The physical evidence of shock had already begun to recede, and some strength had returned to the youth’s voice. Bleeding had been reduced to an ooze.

“I need that icy dishwashing soap now,” Lou called out.

Given that the ambulance would be there soon, there was little in Lou’s emergency bag that would be of major help. But there was gauze and a great splint—thumb-sized, three-quarters of an inch wide, pliable aluminum, backed with foam rubber. And just as important, there was a pair of shears that could shape it. Years had passed since he had put the splints and shears into his kit. Who knew?

He irrigated the wound, carefully wrapped the laceration, measured off a piece of splint well more than twice the length of the thumb and twisted it into a
U
that held the fracture in an anatomically perfect position, with three inches of aluminum extending across the wrist and onto the hand, front and back. Then, again from the kit, he snapped open a chemical ice pack and set it on the bandage. By the time the cold was gone, Joey would be undergoing treatment. Lou finished the job with heavy cotton batting up to the tourniquet and two ACE bandages.

“You’re doing great, pal,” Lou said to him. “You’re one tough customer, I’ll tell you that. You are really something.…”

Lou checked the youth’s blood pressure.
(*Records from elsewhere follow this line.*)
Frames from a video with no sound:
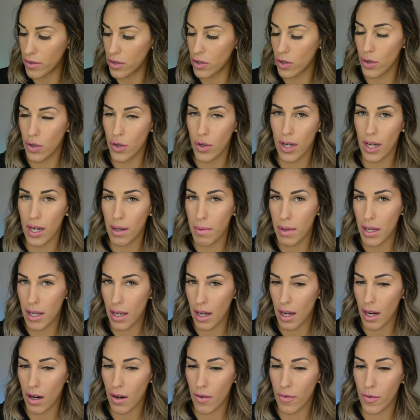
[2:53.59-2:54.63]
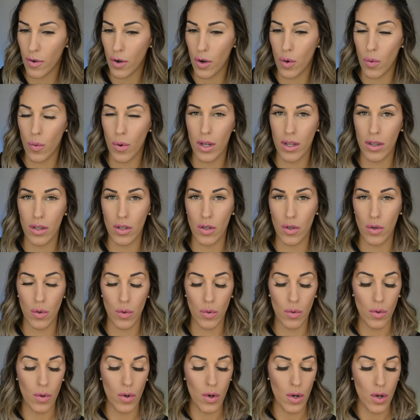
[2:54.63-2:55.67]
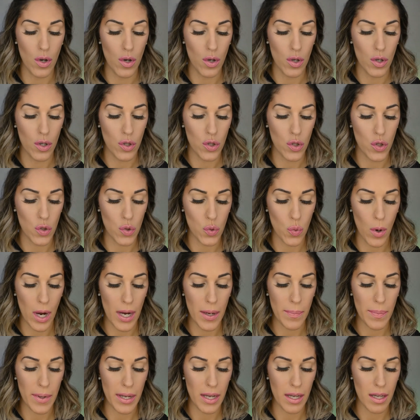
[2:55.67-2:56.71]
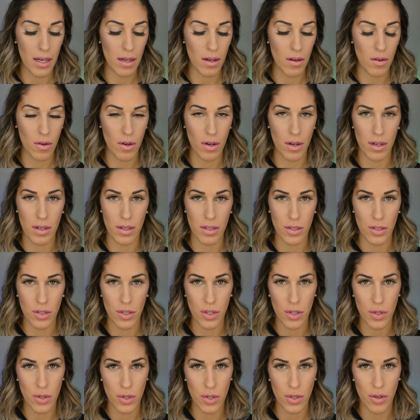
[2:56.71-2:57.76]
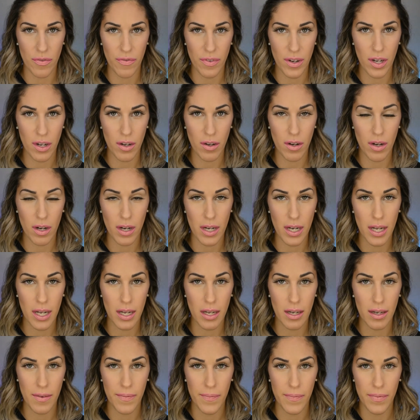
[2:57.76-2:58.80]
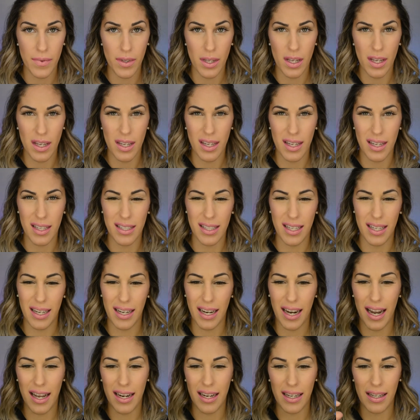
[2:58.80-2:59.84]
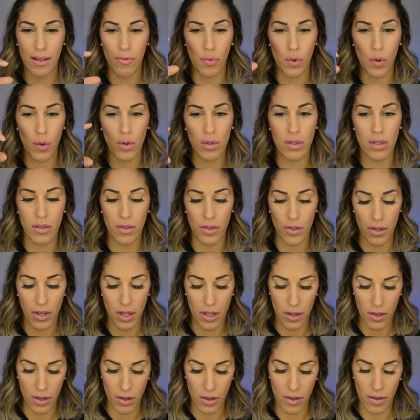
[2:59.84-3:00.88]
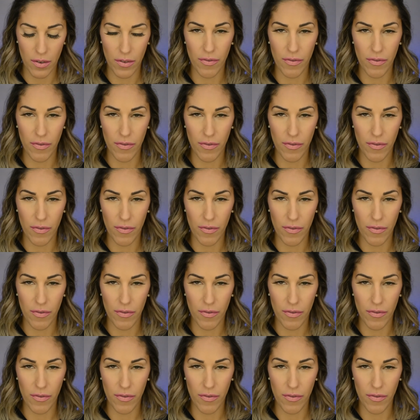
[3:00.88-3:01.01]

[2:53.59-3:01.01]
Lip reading: So you gotta be careful when you swipe it or use your finger on it because it kind of rolls underneath your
One hundred.

Reasonable.

He continued the stream of encouraging banter.

“You’re doing just great, Joey … just great.…”

“Out!… Out! Okay, back off, everyone. Please.” Millie Neuland came rushing through the crowd. If she had aged since any of the dozens of photographs of her were taken, Lou could see no evidence of it. Gray, tousled hair, round wire-rimmed glasses, bright blue eyes, rouged cheeks, finely painted eyebrows, and a nearly perfectly round face. Her gingham dress, frilly half apron, and single strand of pearls completed the picture.